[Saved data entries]
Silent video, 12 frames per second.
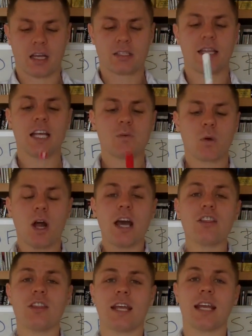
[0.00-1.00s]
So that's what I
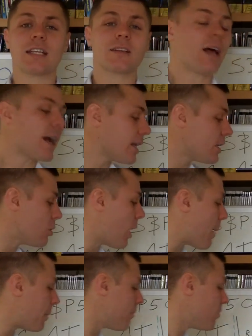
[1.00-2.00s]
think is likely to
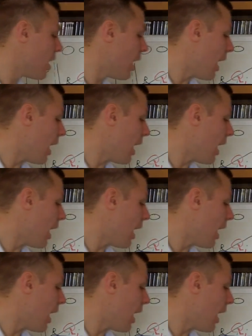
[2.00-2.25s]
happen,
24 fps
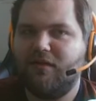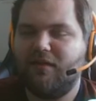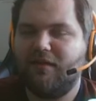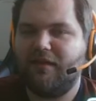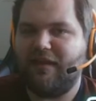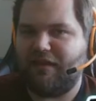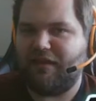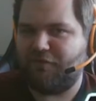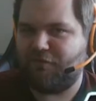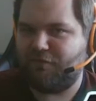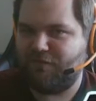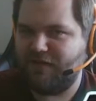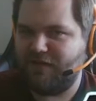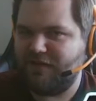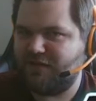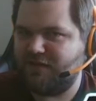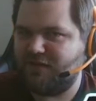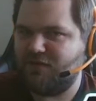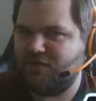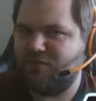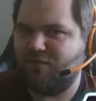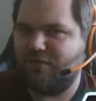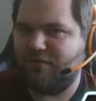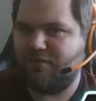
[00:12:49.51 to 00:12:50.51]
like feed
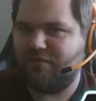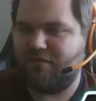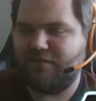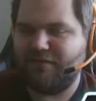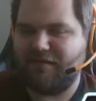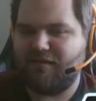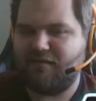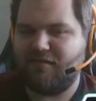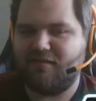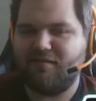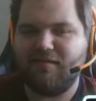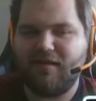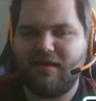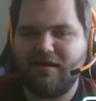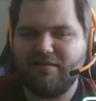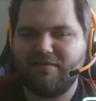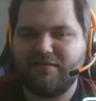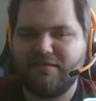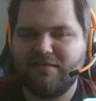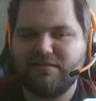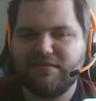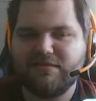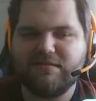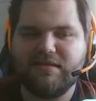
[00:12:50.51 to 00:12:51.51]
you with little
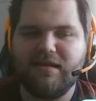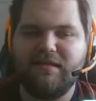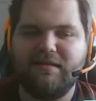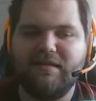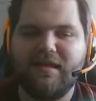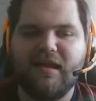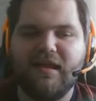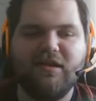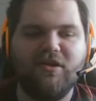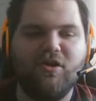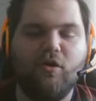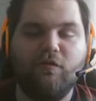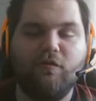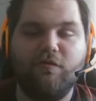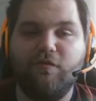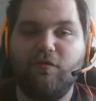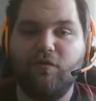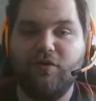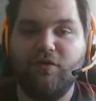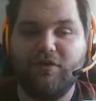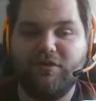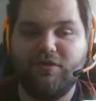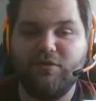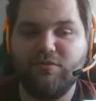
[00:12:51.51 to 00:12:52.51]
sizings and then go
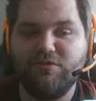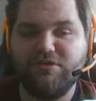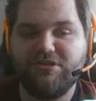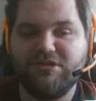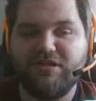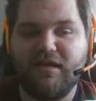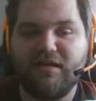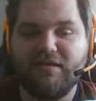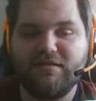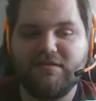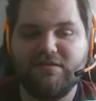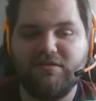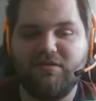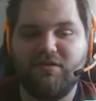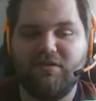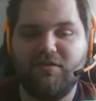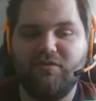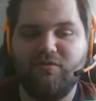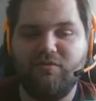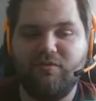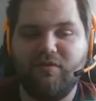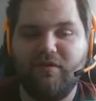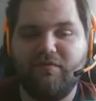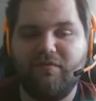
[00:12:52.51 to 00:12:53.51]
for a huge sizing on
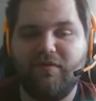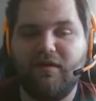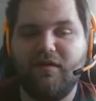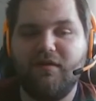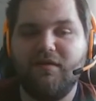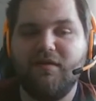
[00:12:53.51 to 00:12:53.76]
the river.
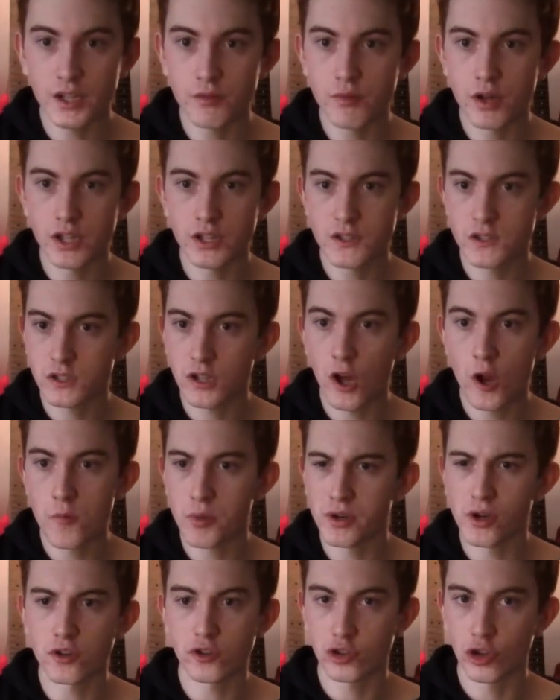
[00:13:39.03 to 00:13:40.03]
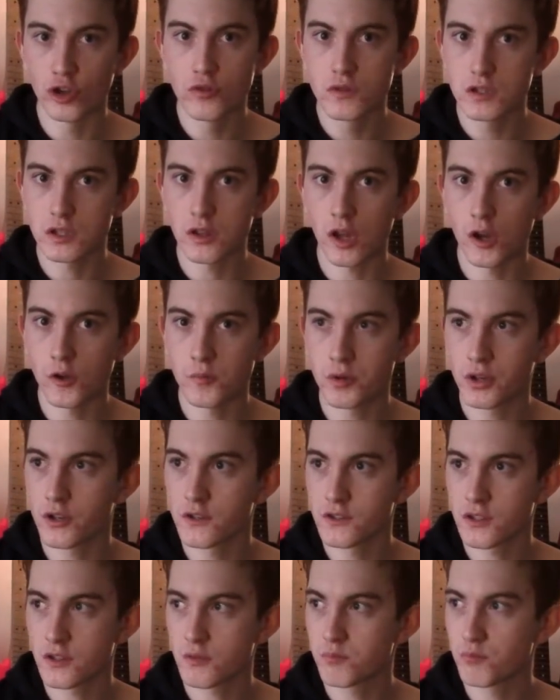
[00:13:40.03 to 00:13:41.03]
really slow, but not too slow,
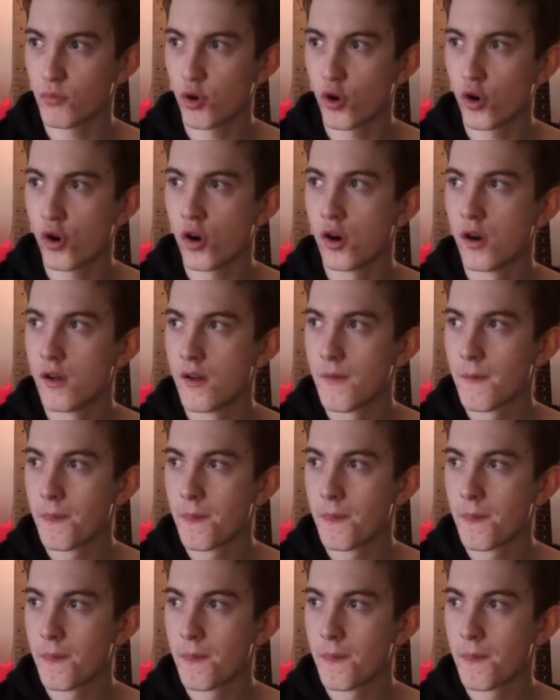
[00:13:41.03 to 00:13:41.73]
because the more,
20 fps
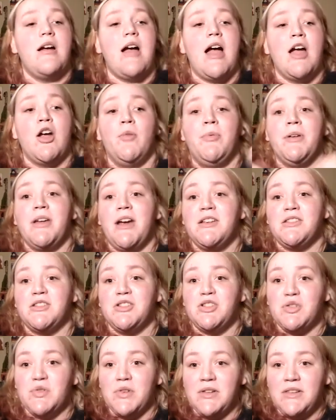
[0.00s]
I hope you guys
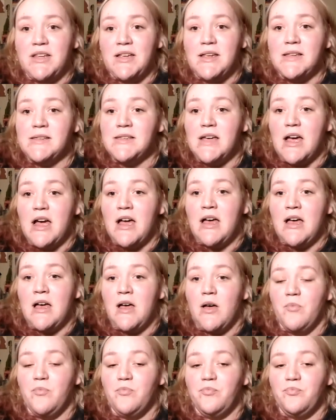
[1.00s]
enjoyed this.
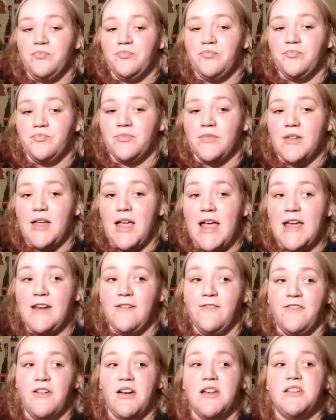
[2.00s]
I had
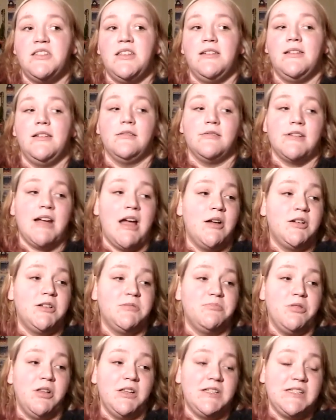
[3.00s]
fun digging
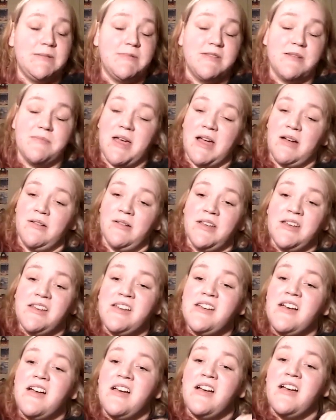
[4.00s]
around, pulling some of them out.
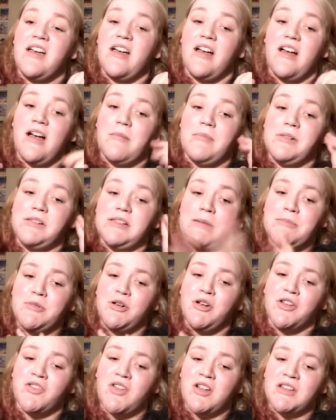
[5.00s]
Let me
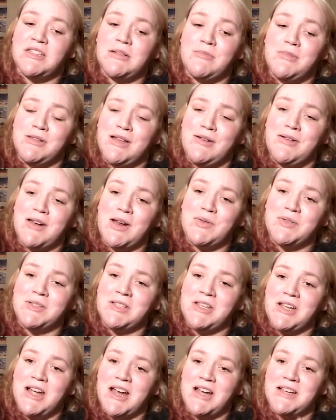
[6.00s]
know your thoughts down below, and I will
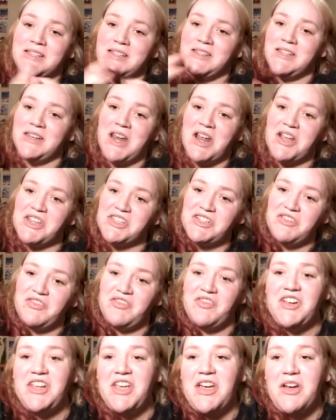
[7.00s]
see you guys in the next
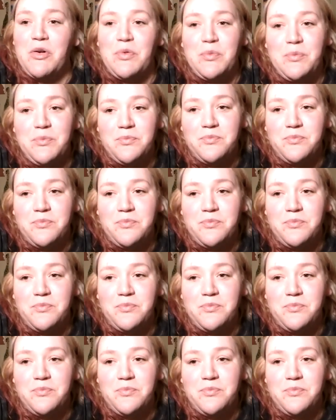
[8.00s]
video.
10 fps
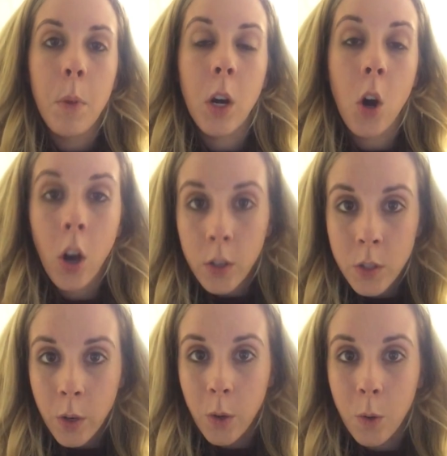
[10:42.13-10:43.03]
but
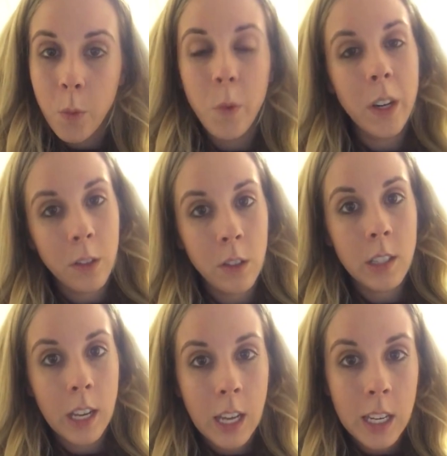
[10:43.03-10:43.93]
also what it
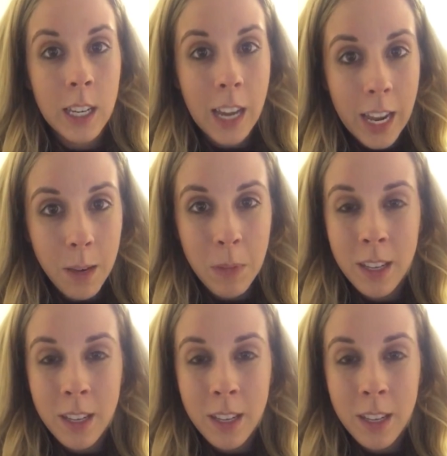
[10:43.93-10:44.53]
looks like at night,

YOUR GOAL:
Output the full set of records above without changing a word, and drop the images.

REPLY:
Silent video, 12 frames per second.
[0.00-1.00s]
So that's what I
[1.00-2.00s]
think is likely to
[2.00-2.25s]
happen,
24 fps
[00:12:49.51 to 00:12:50.51]
like feed
[00:12:50.51 to 00:12:51.51]
you with little
[00:12:51.51 to 00:12:52.51]
sizings and then go
[00:12:52.51 to 00:12:53.51]
for a huge sizing on
[00:12:53.51 to 00:12:53.76]
the river.
[00:13:39.03 to 00:13:40.03]
[00:13:40.03 to 00:13:41.03]
really slow, but not too slow,
[00:13:41.03 to 00:13:41.73]
because the more,
20 fps
[0.00s]
I hope you guys
[1.00s]
enjoyed this.
[2.00s]
I had
[3.00s]
fun digging
[4.00s]
around, pulling some of them out.
[5.00s]
Let me
[6.00s]
know your thoughts down below, and I will
[7.00s]
see you guys in the next
[8.00s]
video.
10 fps
[10:42.13-10:43.03]
but
[10:43.03-10:43.93]
also what it
[10:43.93-10:44.53]
looks like at night,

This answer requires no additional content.